TASK STATEMENT.
Leaving out the images, repeat all the lines below exactly.

TASK INPUTS.
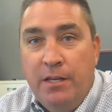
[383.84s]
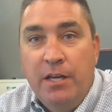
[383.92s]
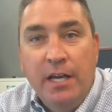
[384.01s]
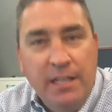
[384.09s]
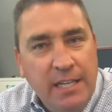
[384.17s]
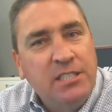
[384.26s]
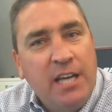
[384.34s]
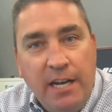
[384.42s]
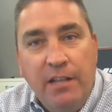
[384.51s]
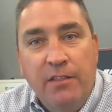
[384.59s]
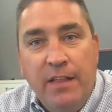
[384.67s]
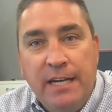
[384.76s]
And that's kind
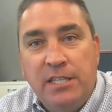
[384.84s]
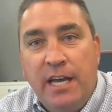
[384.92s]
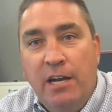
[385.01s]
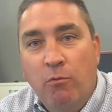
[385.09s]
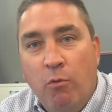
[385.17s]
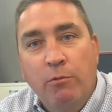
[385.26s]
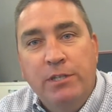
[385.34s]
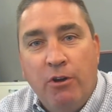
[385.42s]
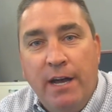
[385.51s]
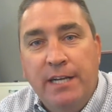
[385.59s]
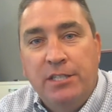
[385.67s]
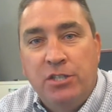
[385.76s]
of where we
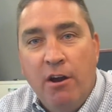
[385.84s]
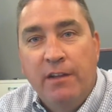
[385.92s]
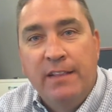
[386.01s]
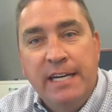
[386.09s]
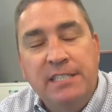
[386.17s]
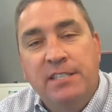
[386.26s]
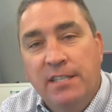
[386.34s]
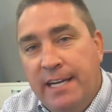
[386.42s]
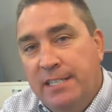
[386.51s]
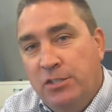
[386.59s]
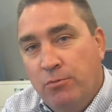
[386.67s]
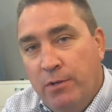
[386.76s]
try to target. That's the
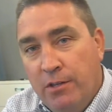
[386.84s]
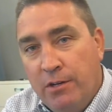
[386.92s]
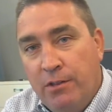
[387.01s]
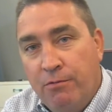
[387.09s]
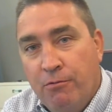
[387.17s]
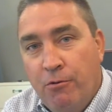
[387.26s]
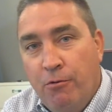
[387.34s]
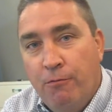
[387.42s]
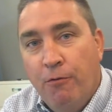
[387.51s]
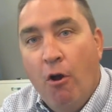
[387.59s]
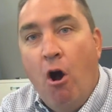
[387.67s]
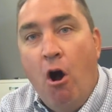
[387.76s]
lens we look through
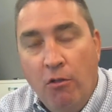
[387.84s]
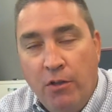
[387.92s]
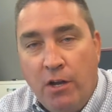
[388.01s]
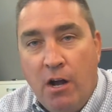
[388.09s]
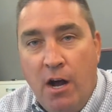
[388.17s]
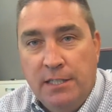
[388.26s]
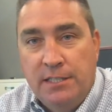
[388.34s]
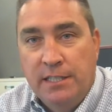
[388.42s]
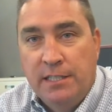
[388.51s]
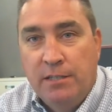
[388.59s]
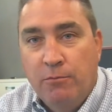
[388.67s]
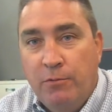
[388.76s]
for all the
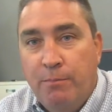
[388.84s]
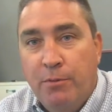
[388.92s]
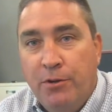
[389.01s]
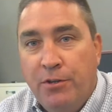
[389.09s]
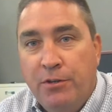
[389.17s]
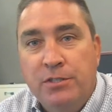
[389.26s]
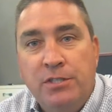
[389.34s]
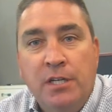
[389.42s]
content that we produce.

EXERCISE OUTPUT.
[383.84s]
[383.92s]
[384.01s]
[384.09s]
[384.17s]
[384.26s]
[384.34s]
[384.42s]
[384.51s]
[384.59s]
[384.67s]
[384.76s]
And that's kind
[384.84s]
[384.92s]
[385.01s]
[385.09s]
[385.17s]
[385.26s]
[385.34s]
[385.42s]
[385.51s]
[385.59s]
[385.67s]
[385.76s]
of where we
[385.84s]
[385.92s]
[386.01s]
[386.09s]
[386.17s]
[386.26s]
[386.34s]
[386.42s]
[386.51s]
[386.59s]
[386.67s]
[386.76s]
try to target. That's the
[386.84s]
[386.92s]
[387.01s]
[387.09s]
[387.17s]
[387.26s]
[387.34s]
[387.42s]
[387.51s]
[387.59s]
[387.67s]
[387.76s]
lens we look through
[387.84s]
[387.92s]
[388.01s]
[388.09s]
[388.17s]
[388.26s]
[388.34s]
[388.42s]
[388.51s]
[388.59s]
[388.67s]
[388.76s]
for all the
[388.84s]
[388.92s]
[389.01s]
[389.09s]
[389.17s]
[389.26s]
[389.34s]
[389.42s]
content that we produce.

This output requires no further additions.